Most of the health workers I spoke with agreed that the subject of mental health was more openly addressed, vocalized and destigmatized in the co-ops than in their previous living environments. But considering various cultural perspectives of mental health can guide our thinking on what improvements should be made to this system.

Integrating culture into the definition of mental health

Even within the co-op community, each member and health worker has their own approach toward the subject, stemming from their own identity and respective culture.

Gomez described “mental health” as a form of self-awareness and self-control, being able to say yes and no to things, knowing what are her personal causes of stress, her sources of relaxation, merging heart and mind, being able to defend herself and prioritizing self-love.

Gomez added that in her culture, mental health was spoken of indirectly. In her home back in Colombia, although there is no specific term for “mental health,” it was encouraged that individuals address their personal needs and care for themselves. Similarly, in her Presbyterian Christian church, members didn’t use the mental health terminology that is popular in the co-ops, but instead taught self-love, which she believes is a core aspect of maintaining positive mental health.

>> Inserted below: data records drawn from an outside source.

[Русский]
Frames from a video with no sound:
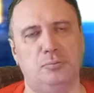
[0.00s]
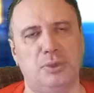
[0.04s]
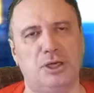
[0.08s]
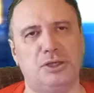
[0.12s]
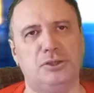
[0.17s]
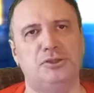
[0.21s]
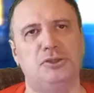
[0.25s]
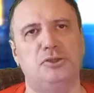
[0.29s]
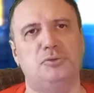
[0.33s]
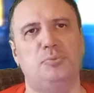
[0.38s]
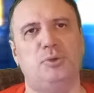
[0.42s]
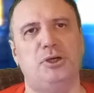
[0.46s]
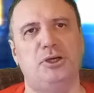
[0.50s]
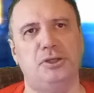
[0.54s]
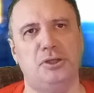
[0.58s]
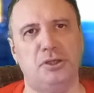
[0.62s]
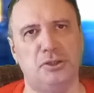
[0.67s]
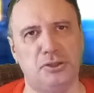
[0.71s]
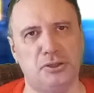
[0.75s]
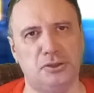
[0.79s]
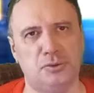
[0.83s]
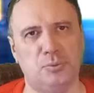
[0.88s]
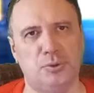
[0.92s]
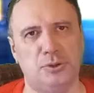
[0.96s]

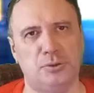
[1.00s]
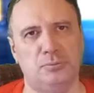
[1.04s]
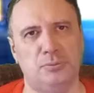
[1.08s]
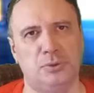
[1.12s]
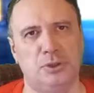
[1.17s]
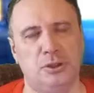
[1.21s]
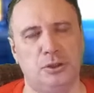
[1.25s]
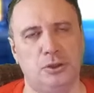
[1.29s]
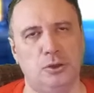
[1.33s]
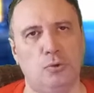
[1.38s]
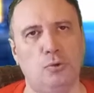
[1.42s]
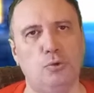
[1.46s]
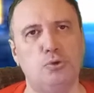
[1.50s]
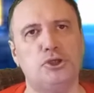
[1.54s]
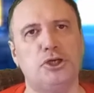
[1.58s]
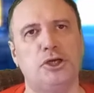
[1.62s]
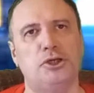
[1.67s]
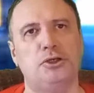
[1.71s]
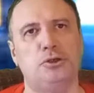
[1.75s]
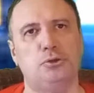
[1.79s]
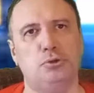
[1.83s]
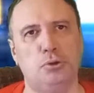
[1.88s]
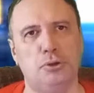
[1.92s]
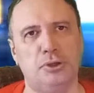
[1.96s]
марксизма-ленинизма, хуже
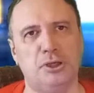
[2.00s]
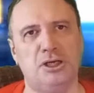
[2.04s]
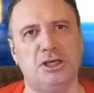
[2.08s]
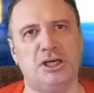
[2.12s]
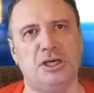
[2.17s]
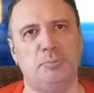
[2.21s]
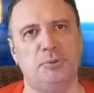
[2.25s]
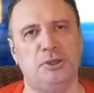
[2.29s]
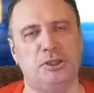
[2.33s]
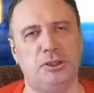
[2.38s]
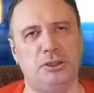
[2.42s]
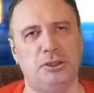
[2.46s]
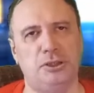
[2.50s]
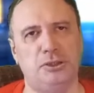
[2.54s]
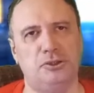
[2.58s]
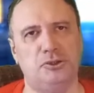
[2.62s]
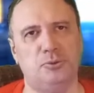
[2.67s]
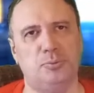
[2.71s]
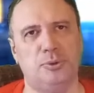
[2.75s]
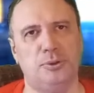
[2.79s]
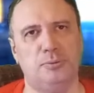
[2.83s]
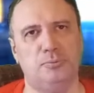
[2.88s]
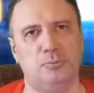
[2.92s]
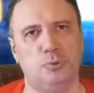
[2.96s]
не только
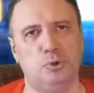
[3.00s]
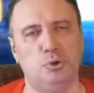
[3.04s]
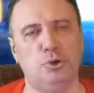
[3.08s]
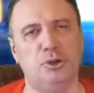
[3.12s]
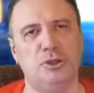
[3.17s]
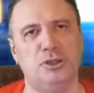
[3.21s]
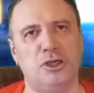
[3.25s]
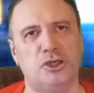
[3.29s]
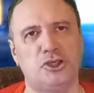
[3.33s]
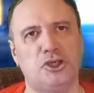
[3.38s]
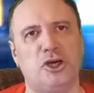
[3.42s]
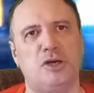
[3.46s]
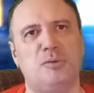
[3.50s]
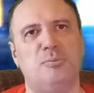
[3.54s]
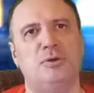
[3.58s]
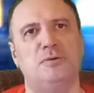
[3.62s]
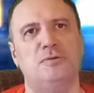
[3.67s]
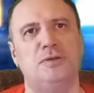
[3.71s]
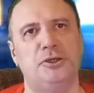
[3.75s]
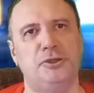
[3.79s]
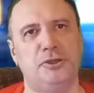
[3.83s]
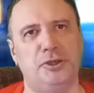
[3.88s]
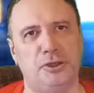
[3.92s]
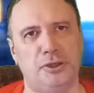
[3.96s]
капитализма, но и даже
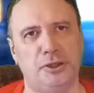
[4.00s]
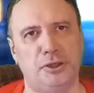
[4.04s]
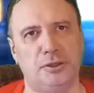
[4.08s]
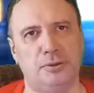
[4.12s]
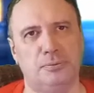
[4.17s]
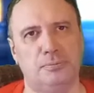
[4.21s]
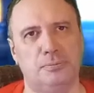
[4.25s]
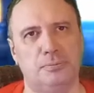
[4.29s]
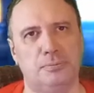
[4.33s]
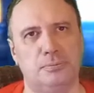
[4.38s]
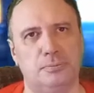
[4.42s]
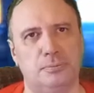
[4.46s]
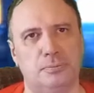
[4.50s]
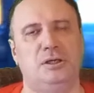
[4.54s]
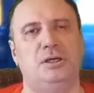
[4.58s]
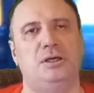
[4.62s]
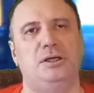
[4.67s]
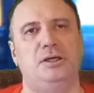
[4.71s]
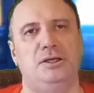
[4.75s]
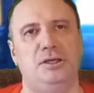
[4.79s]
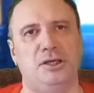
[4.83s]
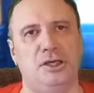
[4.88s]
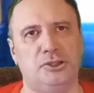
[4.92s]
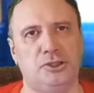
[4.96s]
рабовладения –
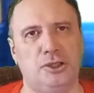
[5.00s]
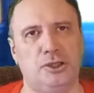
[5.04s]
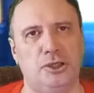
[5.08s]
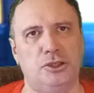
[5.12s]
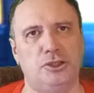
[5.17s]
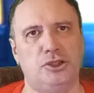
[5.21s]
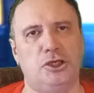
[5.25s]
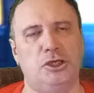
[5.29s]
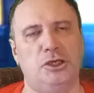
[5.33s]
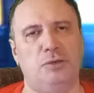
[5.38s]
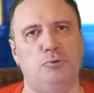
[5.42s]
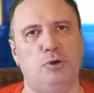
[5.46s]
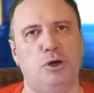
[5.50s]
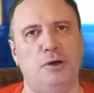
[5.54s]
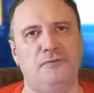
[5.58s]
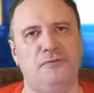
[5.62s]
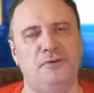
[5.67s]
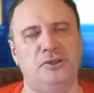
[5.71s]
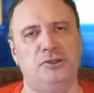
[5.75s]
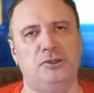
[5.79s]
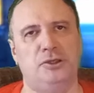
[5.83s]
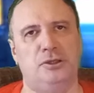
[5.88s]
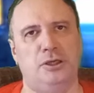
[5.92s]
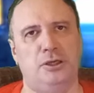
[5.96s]
если же его
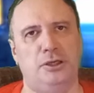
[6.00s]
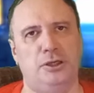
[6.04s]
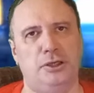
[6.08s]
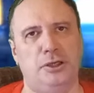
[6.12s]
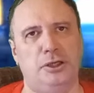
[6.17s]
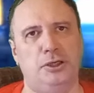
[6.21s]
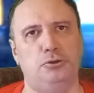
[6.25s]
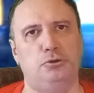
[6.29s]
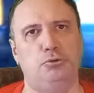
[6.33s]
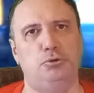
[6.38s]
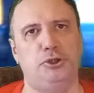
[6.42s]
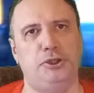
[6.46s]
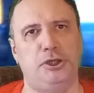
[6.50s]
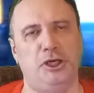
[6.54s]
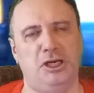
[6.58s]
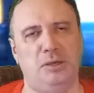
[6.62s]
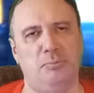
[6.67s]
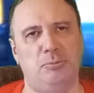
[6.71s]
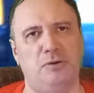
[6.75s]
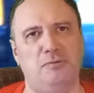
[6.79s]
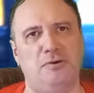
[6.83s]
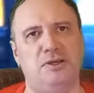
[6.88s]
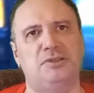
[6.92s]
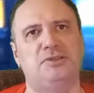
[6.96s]
официально изучали
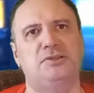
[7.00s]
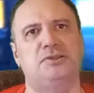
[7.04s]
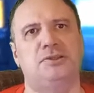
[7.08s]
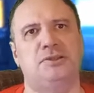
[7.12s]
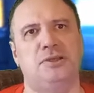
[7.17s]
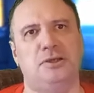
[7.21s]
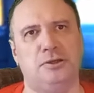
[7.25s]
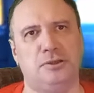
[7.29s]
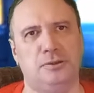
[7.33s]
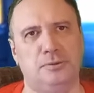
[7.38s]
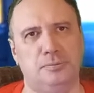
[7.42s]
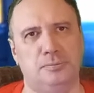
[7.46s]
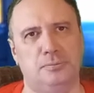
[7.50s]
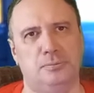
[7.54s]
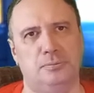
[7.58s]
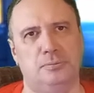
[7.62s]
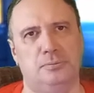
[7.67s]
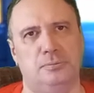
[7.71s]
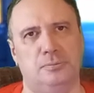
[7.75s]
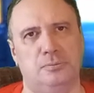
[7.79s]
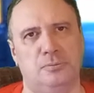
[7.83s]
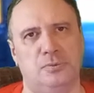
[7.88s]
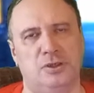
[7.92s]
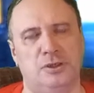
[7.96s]
бы в СССР,
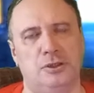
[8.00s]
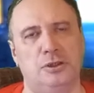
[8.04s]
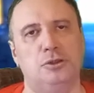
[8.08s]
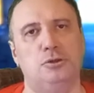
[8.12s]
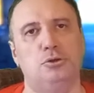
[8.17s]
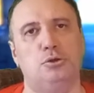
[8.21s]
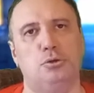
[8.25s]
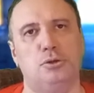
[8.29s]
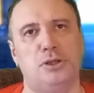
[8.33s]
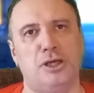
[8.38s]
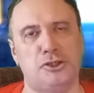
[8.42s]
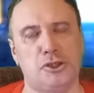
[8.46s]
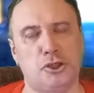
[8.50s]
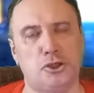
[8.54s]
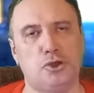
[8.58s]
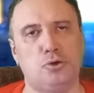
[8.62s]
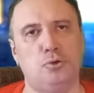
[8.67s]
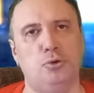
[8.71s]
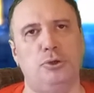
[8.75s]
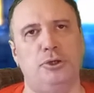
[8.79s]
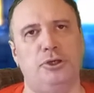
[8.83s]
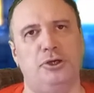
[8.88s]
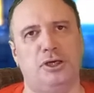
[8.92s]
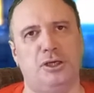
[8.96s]
то даже
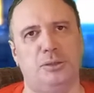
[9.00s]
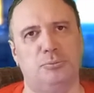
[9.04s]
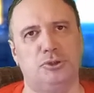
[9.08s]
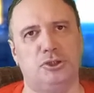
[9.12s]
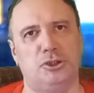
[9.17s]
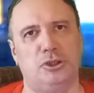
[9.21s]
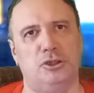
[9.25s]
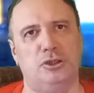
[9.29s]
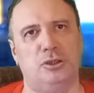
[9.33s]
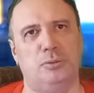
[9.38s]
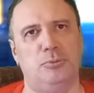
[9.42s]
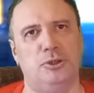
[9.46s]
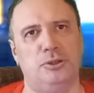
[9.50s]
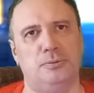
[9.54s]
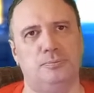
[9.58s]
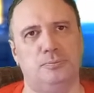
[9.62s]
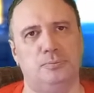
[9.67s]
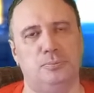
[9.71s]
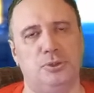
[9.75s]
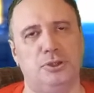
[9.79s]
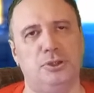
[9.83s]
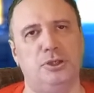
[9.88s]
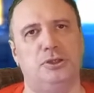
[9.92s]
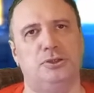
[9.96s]
школьникам стало бы
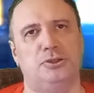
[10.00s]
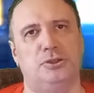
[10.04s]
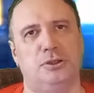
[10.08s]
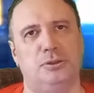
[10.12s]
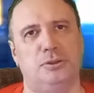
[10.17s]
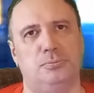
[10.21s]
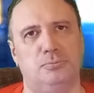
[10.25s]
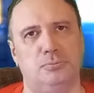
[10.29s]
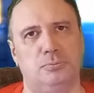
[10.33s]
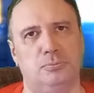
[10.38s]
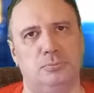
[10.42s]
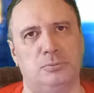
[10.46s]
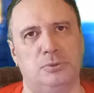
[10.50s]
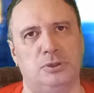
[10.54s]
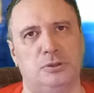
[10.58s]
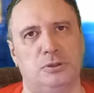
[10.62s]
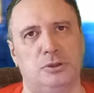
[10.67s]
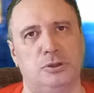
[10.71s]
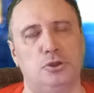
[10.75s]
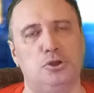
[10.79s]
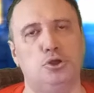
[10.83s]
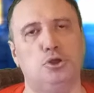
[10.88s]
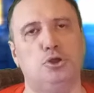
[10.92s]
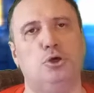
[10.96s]
ясно,
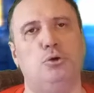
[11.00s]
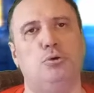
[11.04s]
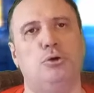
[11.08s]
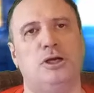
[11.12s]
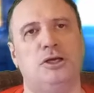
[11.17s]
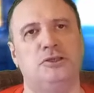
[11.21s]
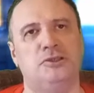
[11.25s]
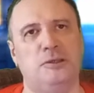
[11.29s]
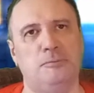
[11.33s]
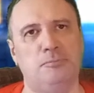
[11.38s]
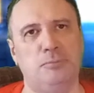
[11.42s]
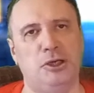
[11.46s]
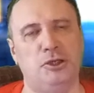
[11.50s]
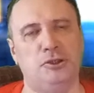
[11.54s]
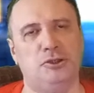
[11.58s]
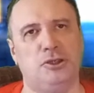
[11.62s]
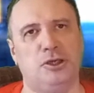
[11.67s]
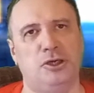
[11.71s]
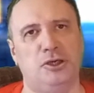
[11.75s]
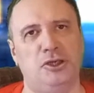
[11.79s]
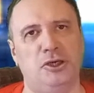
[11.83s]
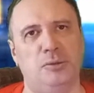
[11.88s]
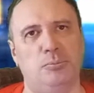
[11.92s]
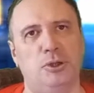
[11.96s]
что у нас и
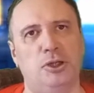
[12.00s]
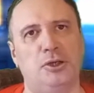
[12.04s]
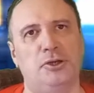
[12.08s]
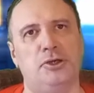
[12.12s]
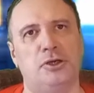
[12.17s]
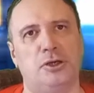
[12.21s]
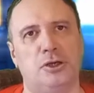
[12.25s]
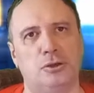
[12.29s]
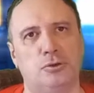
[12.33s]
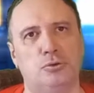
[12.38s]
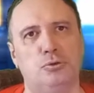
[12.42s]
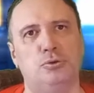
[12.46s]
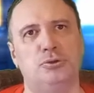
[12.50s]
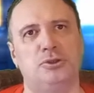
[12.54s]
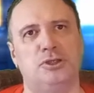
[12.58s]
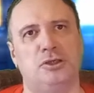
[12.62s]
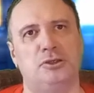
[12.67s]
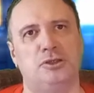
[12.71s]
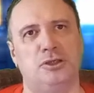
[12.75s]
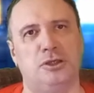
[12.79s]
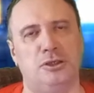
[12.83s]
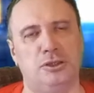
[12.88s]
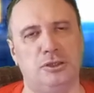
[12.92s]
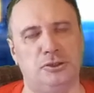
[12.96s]
близко не было никакого
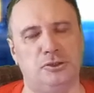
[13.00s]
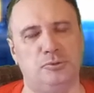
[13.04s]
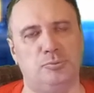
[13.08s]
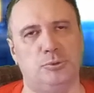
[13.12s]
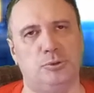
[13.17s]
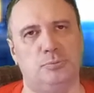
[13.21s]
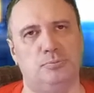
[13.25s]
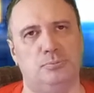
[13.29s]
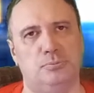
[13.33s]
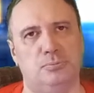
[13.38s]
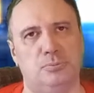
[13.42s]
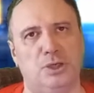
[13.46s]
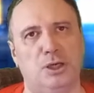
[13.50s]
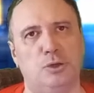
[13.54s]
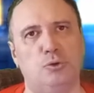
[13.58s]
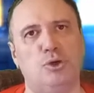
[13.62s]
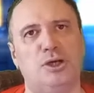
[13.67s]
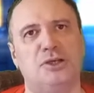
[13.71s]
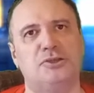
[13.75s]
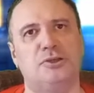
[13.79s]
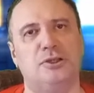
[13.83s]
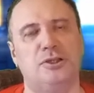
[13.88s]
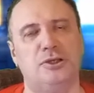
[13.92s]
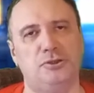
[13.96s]
социализма, а у
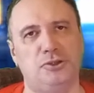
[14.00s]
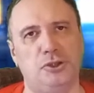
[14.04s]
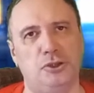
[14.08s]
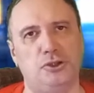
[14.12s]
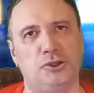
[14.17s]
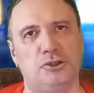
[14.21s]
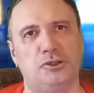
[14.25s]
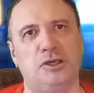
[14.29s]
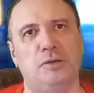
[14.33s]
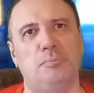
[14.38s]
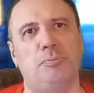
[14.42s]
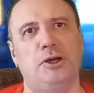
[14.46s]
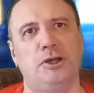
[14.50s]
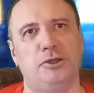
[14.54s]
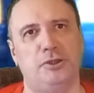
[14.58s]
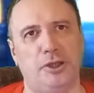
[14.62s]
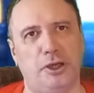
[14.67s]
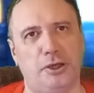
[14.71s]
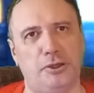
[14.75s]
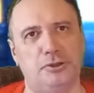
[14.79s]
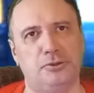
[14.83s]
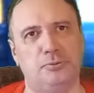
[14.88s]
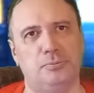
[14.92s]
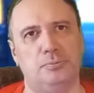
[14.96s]
нас классический
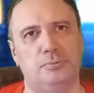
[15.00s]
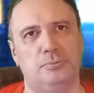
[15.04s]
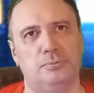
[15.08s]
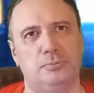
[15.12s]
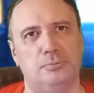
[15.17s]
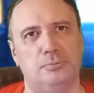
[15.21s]
политаризм.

Lindy Rzonca, Euclid co-op’s health worker, wisely credits the value of introspection in providing an opportunity for individuals to recognize and acknowledge their emotions. Part of her mental health philosophy involves reflecting on negative emotions rather than dismissing them. She explained that, as a transfer student, the unapproachability of her professors in comparison to those at her community college forced her to solve academic and consequent academic stress issues on on her own.

While there is no single cure-all strategy for addressing mental health, it’s clear that by considering and adapting to these diverse conceptions and experiences, the co-ops are taking important and necessary steps toward promoting mental wellness within their community.  

Though mental health may be a quiet topic, its conversation is large. Perhaps the best approach toward understanding our cultural stance on mental health is problematizing the issue by talking about it with our peers and community more openly, without the fear of tackling such a fragile and loaded definition as that of “mental health.”